Celgene could see a quicker return from its stake in CRISPR Therapeutics, though. All of the research with Editas is still in preclinical studies with no timeline for advancing to clinical trials in humans. CRISPR Therapeutics, on the other hand, hopes to initiate phase 1 clinical studies by early next year for gene-editing therapies targeting rare blood disorders beta-thalassemia and sickle cell disease.
Some might question whether or not Celgene is actually a safer pick than CRISPR Therapeutics or Editas since its stock has underperformed both smaller biotechs so far in 2018. Celgene remains highly dependent on one drug, Revlimid, for its revenue. I think, though, that Celgene is in great shape to defend Revlimid and generate solid earnings growth for years to come with its strong pipeline, which market research firm EvaluatePharma ranks as the third-best in the biopharmaceutical industry.
Another way to profit from CRISPR Therapeutics’ gene-editing advances is to buy shares of Vertex. The two biotechs teamed up to develop and commercialize CRISPR Therapeutics’ lead candidate CTX001 in treating beta thalassemia and sickle cell disease.
There is one catch — for now, at least. On May 30, 2018, the FDA placed a clinical hold on initiation of a phase 1 study evaluating CTX001 in treating sickle cell disease. CRISPR Therapeutics and Vertex are working with the FDA to answer all questions. Samarth Kulkarni, CEO of CRISPR Therapeutics, recently stated that the companies “have a clear path” to move past the clinical hold.
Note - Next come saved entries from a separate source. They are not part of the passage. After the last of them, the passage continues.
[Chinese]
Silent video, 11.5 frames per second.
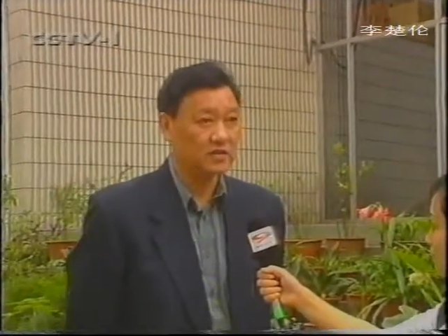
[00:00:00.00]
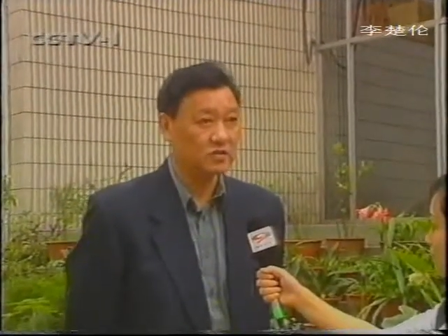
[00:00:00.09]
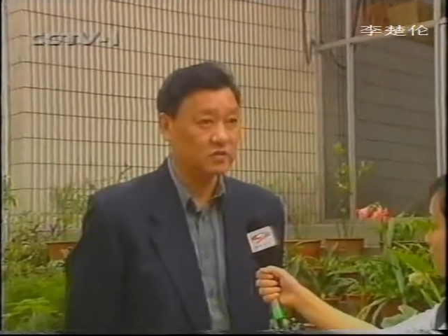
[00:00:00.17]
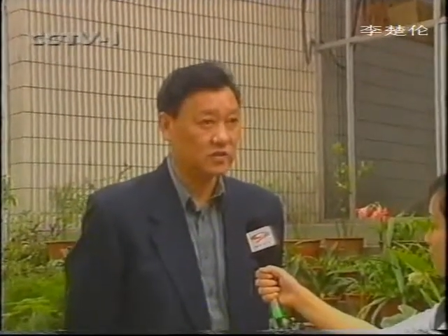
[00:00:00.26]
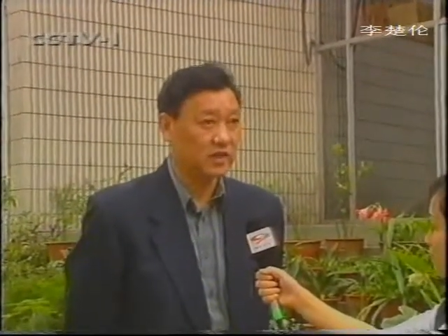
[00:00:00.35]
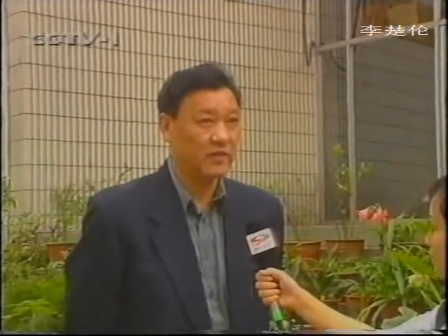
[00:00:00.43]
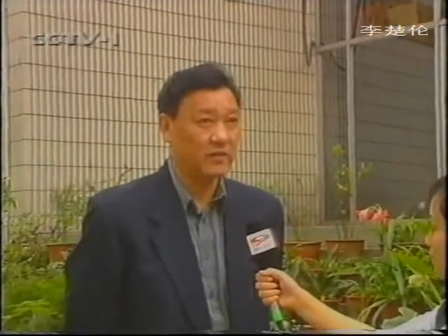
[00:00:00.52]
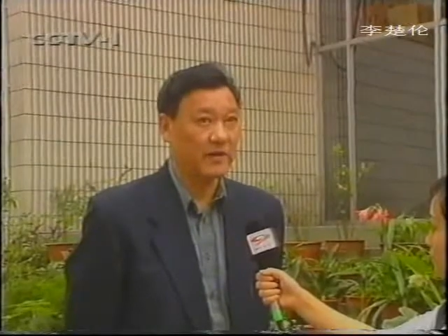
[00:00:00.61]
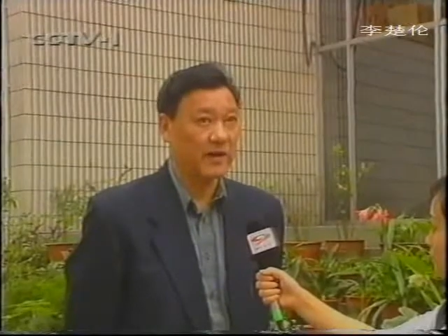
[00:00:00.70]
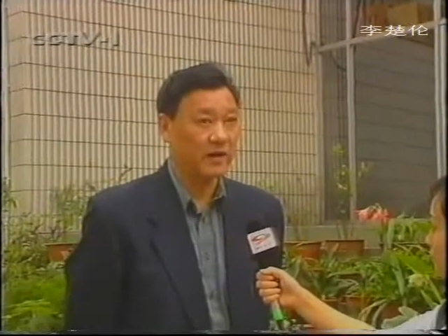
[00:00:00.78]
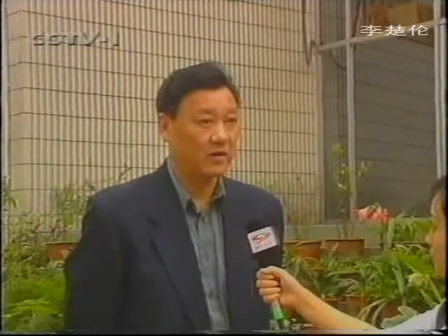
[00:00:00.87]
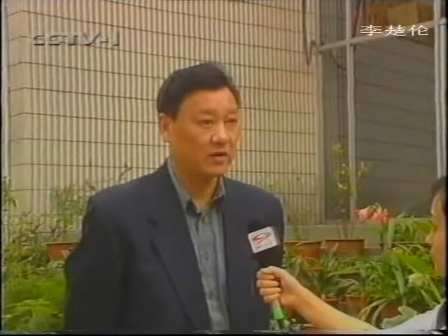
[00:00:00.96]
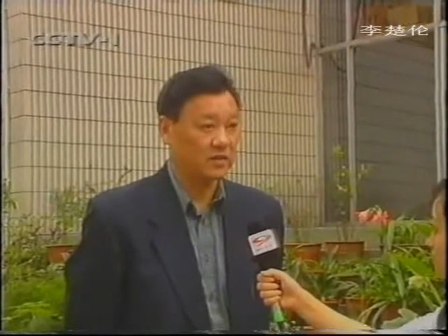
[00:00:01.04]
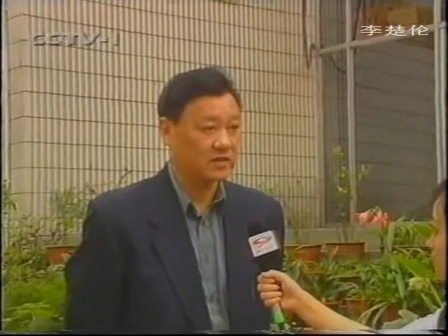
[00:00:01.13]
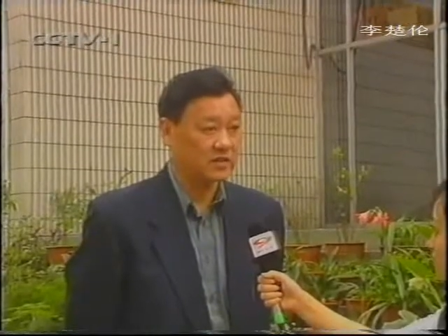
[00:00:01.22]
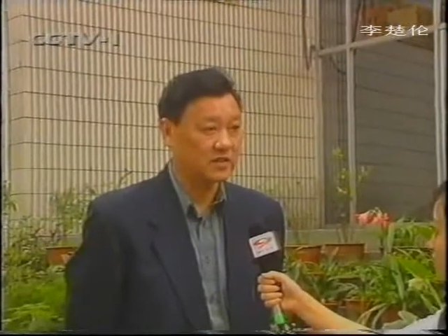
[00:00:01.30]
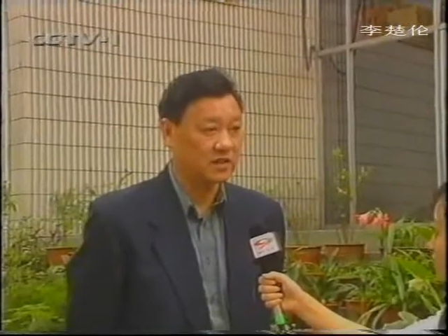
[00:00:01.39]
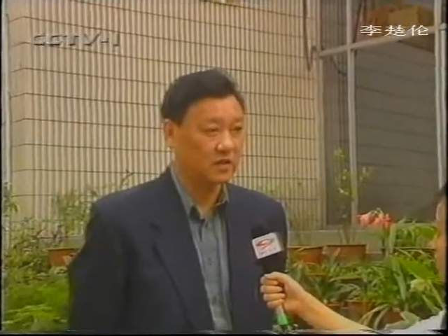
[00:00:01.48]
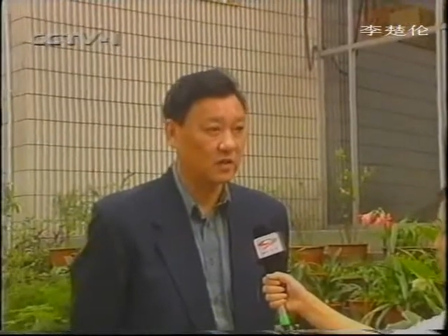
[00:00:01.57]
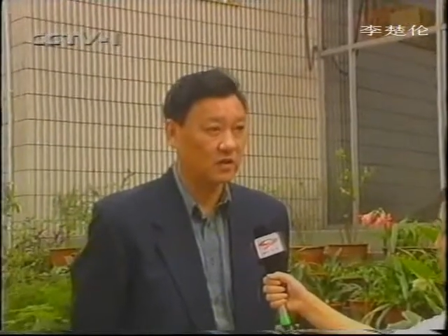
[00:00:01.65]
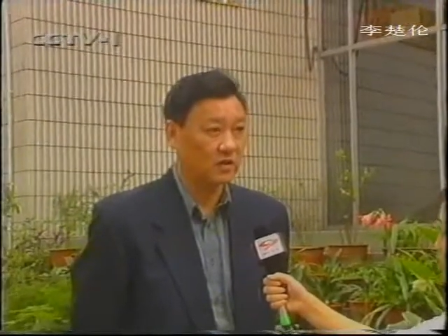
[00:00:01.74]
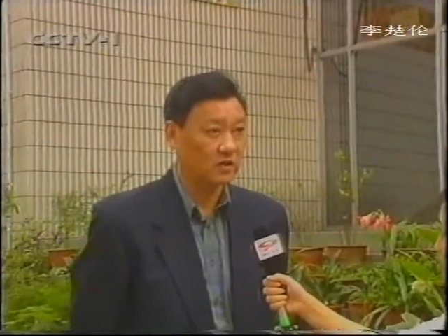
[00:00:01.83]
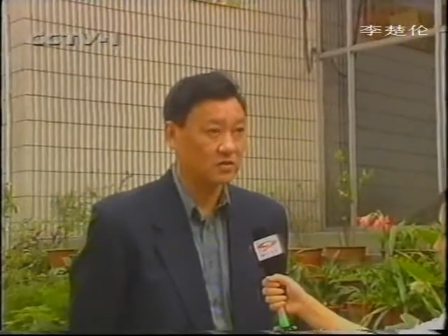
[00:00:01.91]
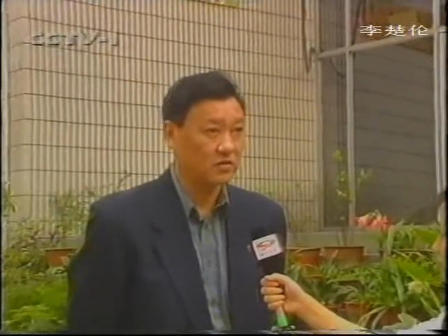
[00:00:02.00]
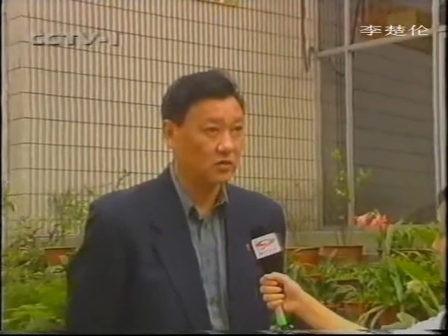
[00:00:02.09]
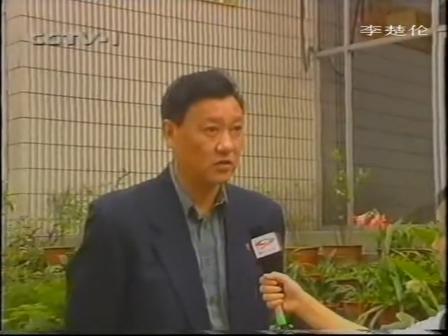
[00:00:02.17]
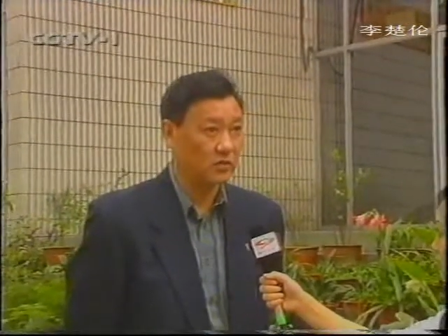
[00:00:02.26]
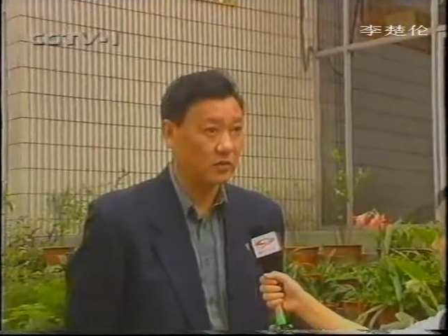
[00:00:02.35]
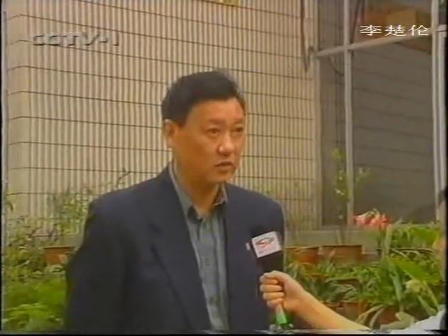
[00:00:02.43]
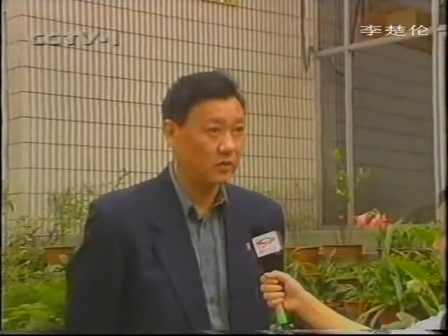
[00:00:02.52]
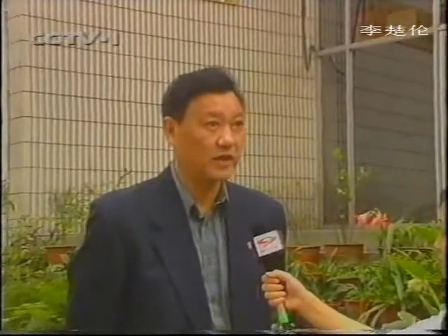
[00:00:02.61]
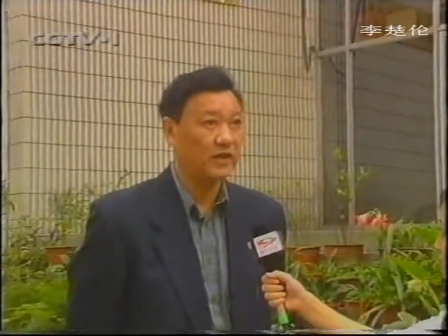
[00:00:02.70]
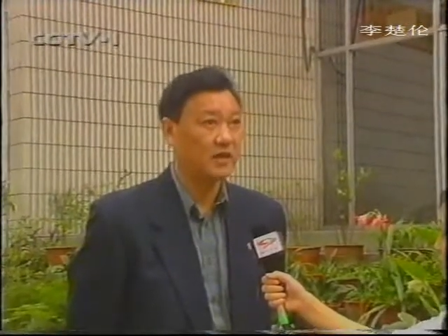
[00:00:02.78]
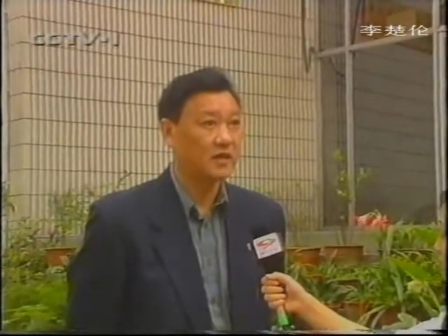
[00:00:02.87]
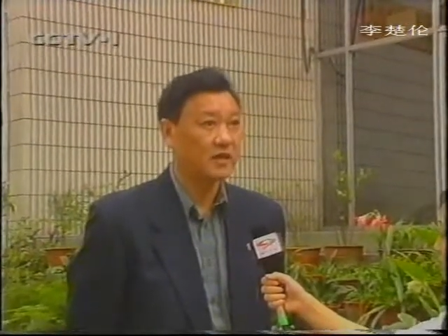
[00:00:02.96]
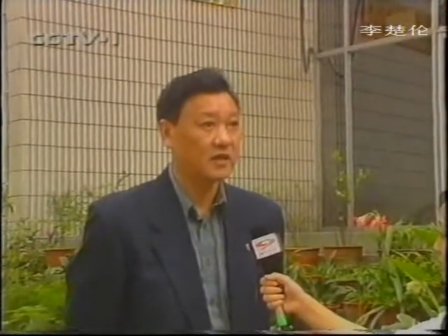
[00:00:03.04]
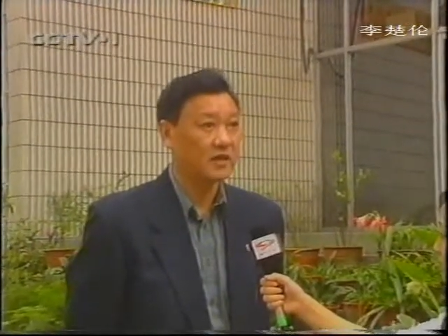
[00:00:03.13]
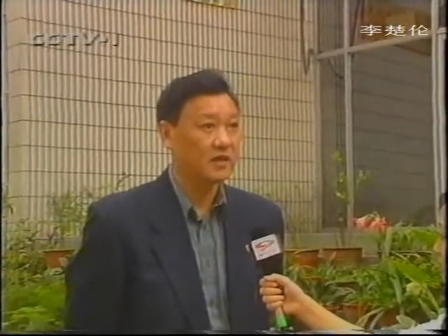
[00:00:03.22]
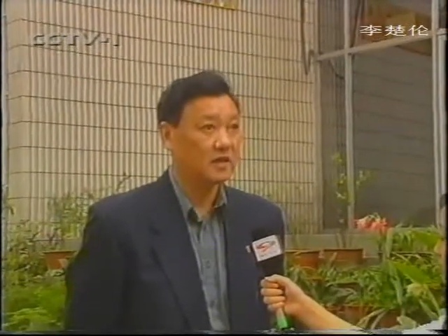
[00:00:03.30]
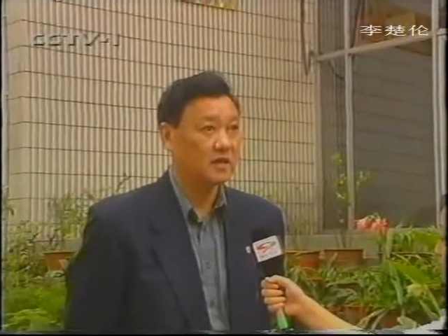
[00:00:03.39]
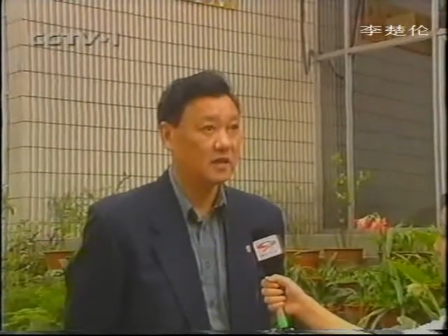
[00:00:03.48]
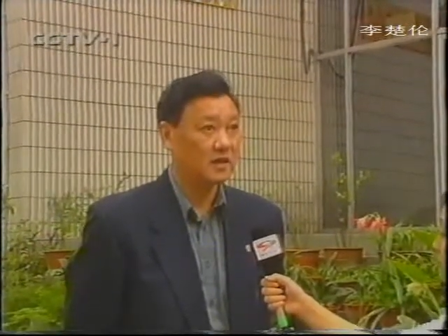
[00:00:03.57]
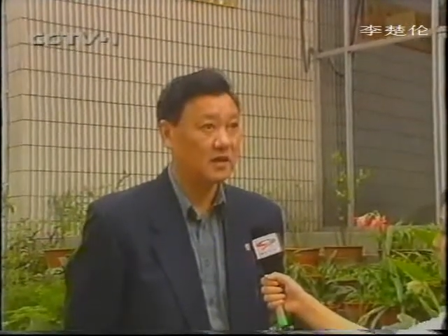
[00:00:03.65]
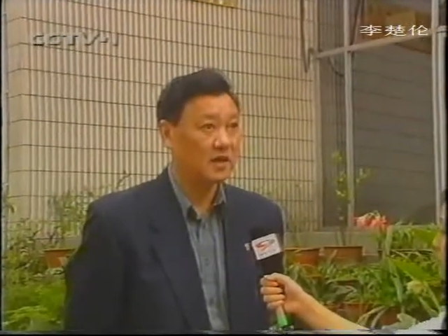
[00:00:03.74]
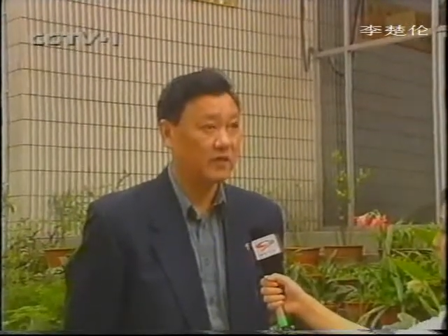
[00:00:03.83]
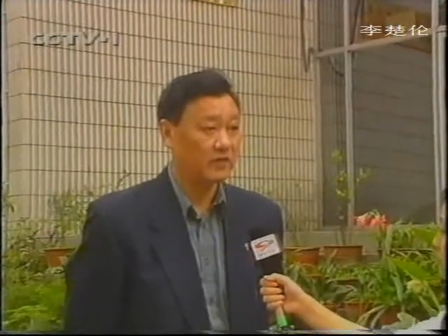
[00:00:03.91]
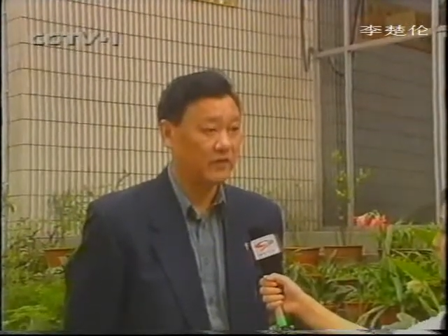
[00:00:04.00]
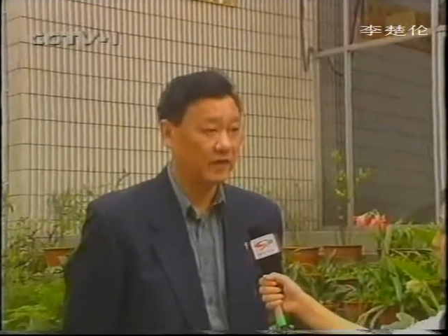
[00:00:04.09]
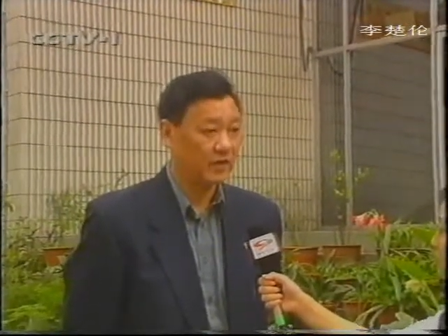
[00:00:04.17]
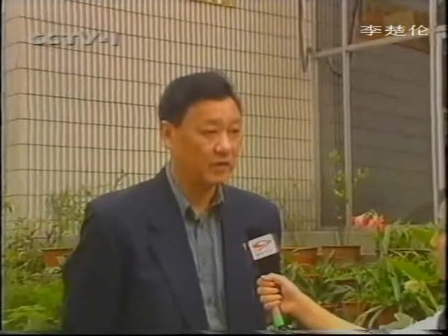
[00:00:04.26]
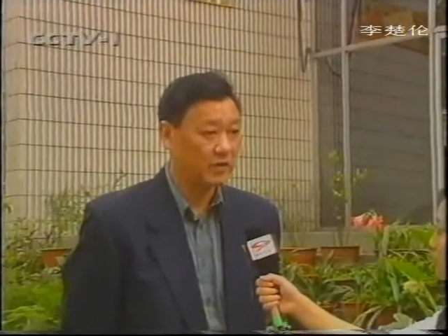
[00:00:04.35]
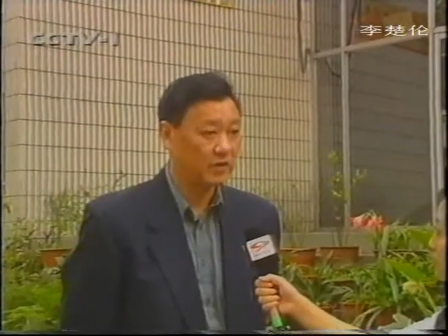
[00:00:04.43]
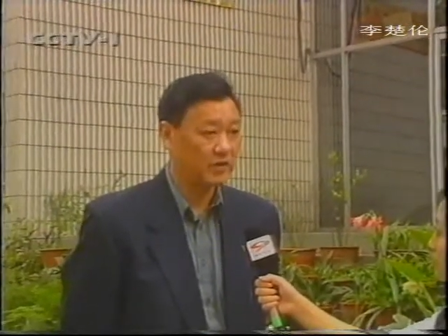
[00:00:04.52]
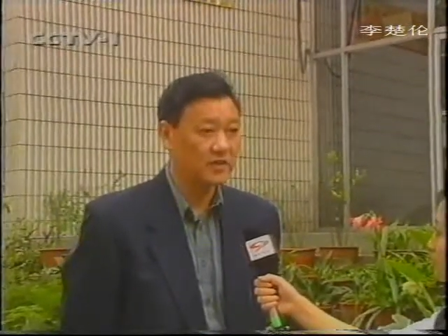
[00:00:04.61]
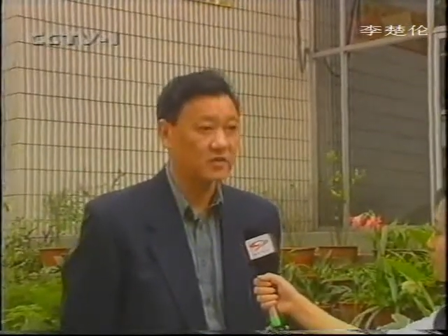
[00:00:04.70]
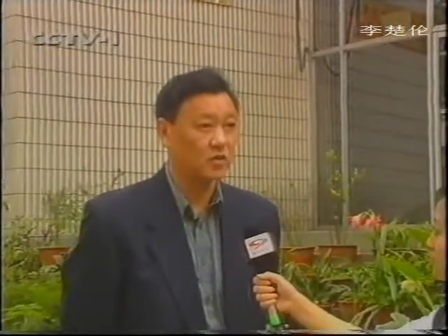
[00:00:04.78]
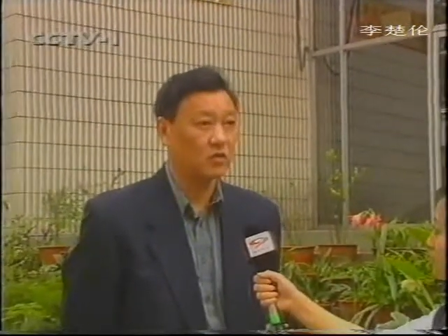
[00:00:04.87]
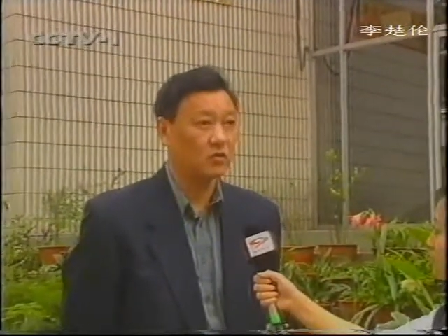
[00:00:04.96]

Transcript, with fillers: 注册方面进行了做了违规，啊，犯了违规这个错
I think that the U.S. study of CTX001 in sickle cell disease and the European study of the therapy in beta thalassemia will soon move forward. While there’s a long way to go, I’m also cautiously optimistic that Vertex and CRISPR Therapeutics could have a big winner on their hands with CTX001.
In the meantime, Vertex already has multiple winners in its lineup. The biotech essentially enjoys a monopoly in treating cystic fibrosis (CF) with three approved drugs on the market. Vertex also has late-stage studies underway for triple-drug CF combos that should turbocharge its revenue growth.
An important adverb
There’s no such thing as a completely safe stock. That’s especially true with biotech and pharma stocks. Even big drugmakers can experience huge share drops due to regulatory and pipeline setbacks.
My use of the adverb “relatively” in describing Allergan, Celgene, and Vertex as safer investment choices is important to note. They are relatively safer than Editas Medicine and CRISPR Therapeutics because they have approved products generating solid revenue. But they’re certainly not completely safe picks.
Investing is all about taking on risk in the hopes of making an acceptable return on investment. I think that many moderately aggressive investors will find the risk-reward propositions of Allergan, Celgene, and Vertex to their liking. And really aggressive investors might like these big drugmakers’ partners, CRISPR Therapeutics and Editas, as well.